[What is needed]:
Output all of the lines below exactly, and leave out each image.

[Collected data]
***

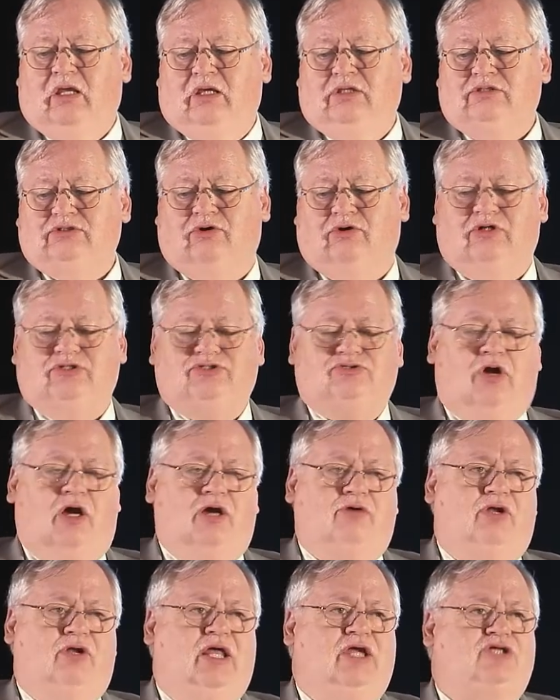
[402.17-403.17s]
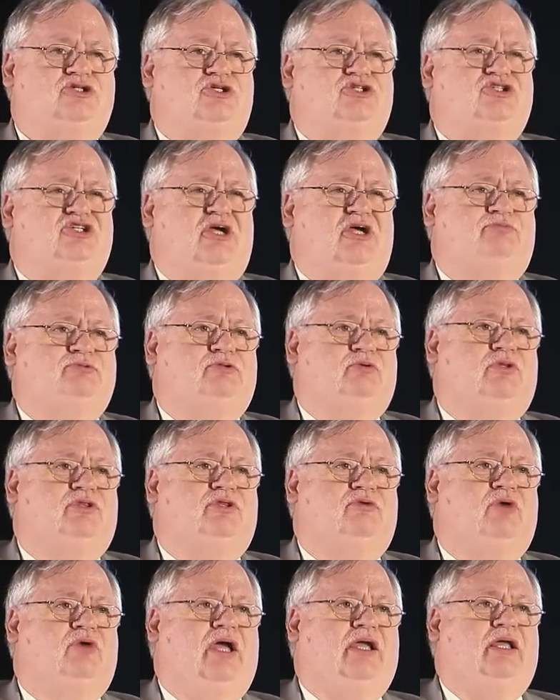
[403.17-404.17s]
So our strong relationships with
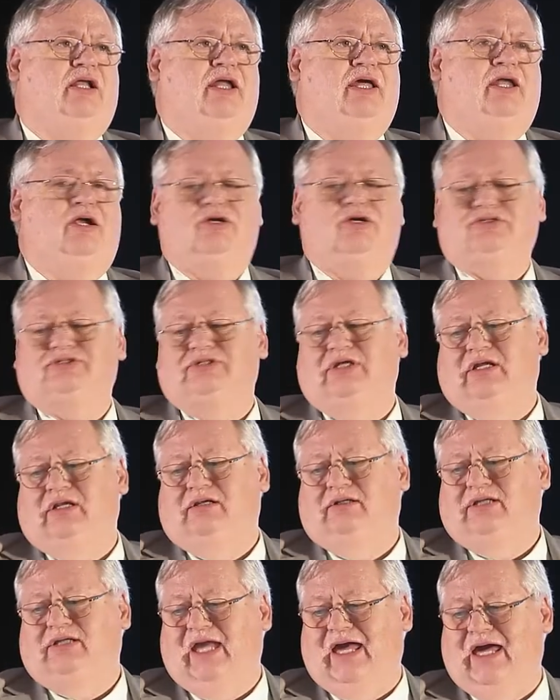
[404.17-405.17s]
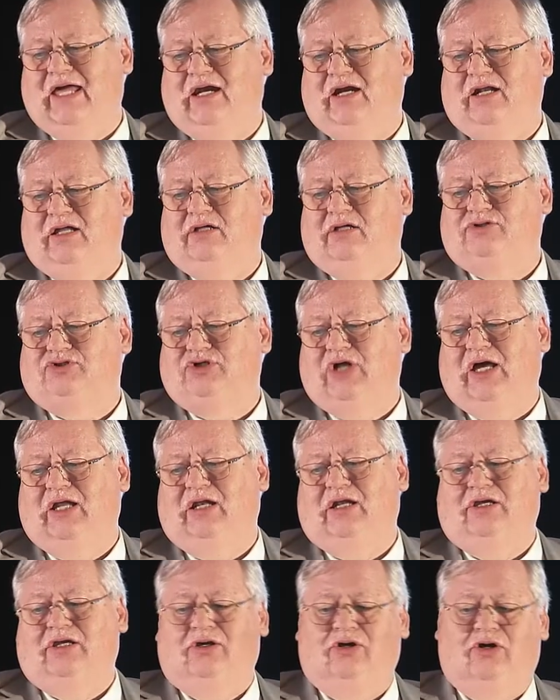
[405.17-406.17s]
the regulators in Canada,
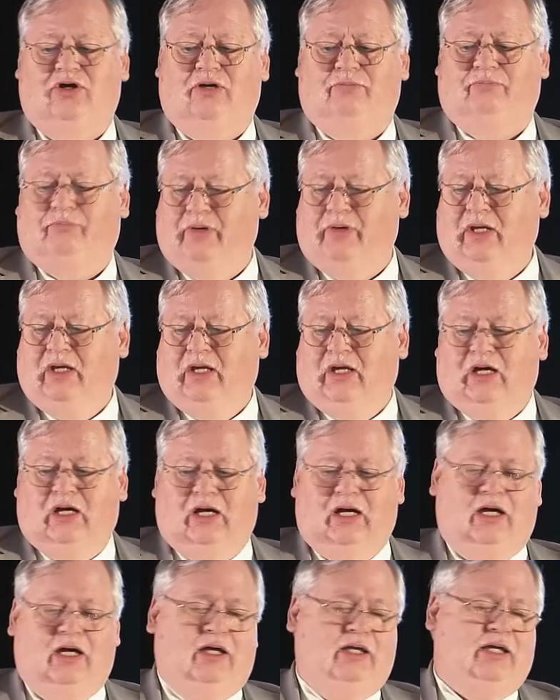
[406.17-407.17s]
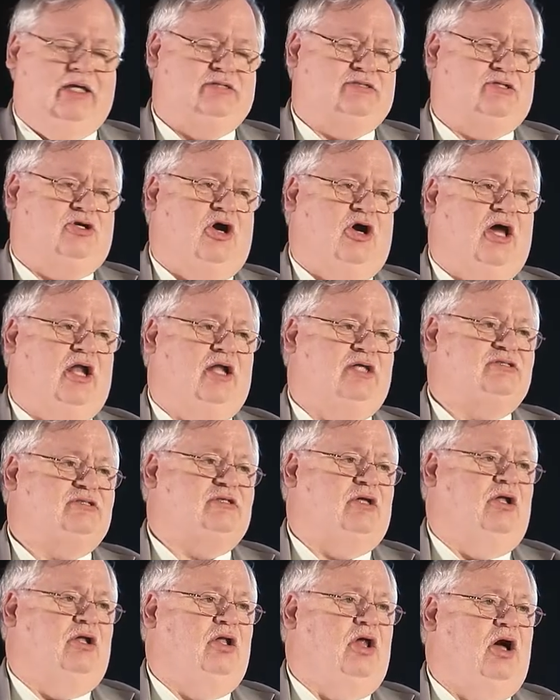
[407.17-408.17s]
China, Europe has got us
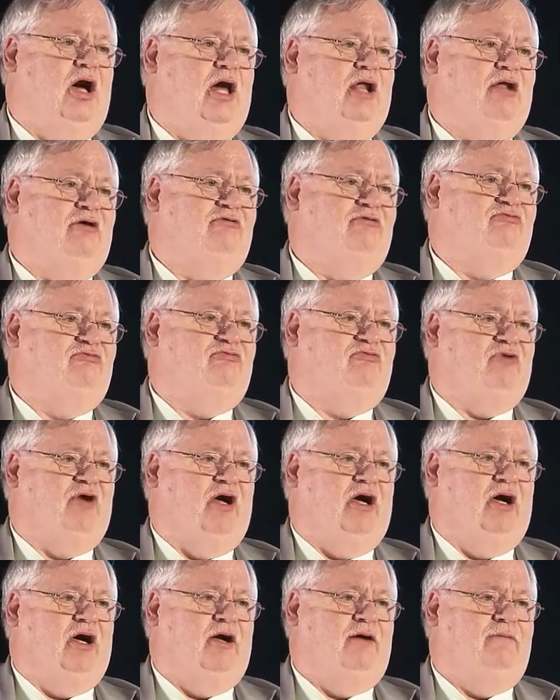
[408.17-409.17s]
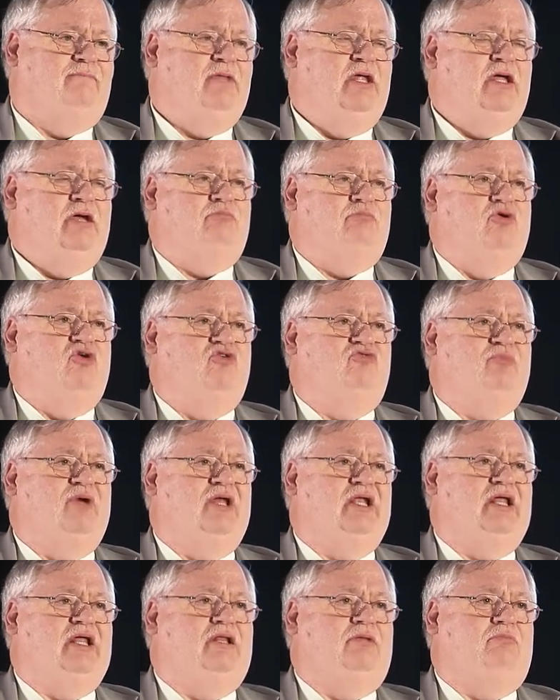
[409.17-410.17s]
a lot of
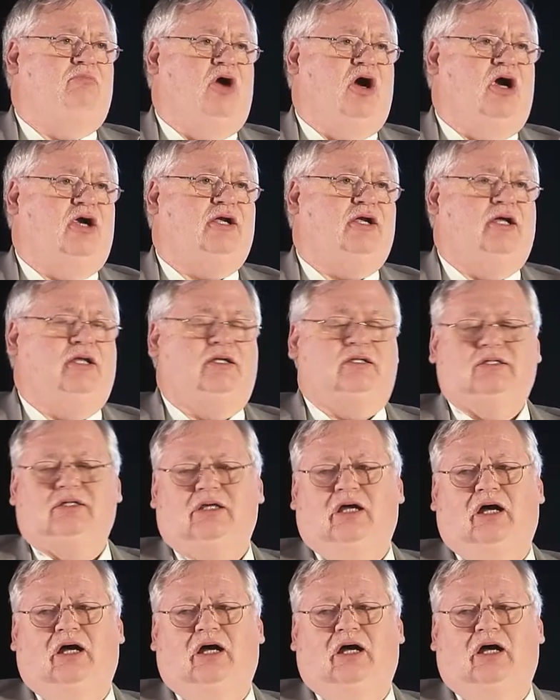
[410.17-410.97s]
movement in the market.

***

[Reply to the exercise]:
[402.17-403.17s]
[403.17-404.17s]
So our strong relationships with
[404.17-405.17s]
[405.17-406.17s]
the regulators in Canada,
[406.17-407.17s]
[407.17-408.17s]
China, Europe has got us
[408.17-409.17s]
[409.17-410.17s]
a lot of
[410.17-410.97s]
movement in the market.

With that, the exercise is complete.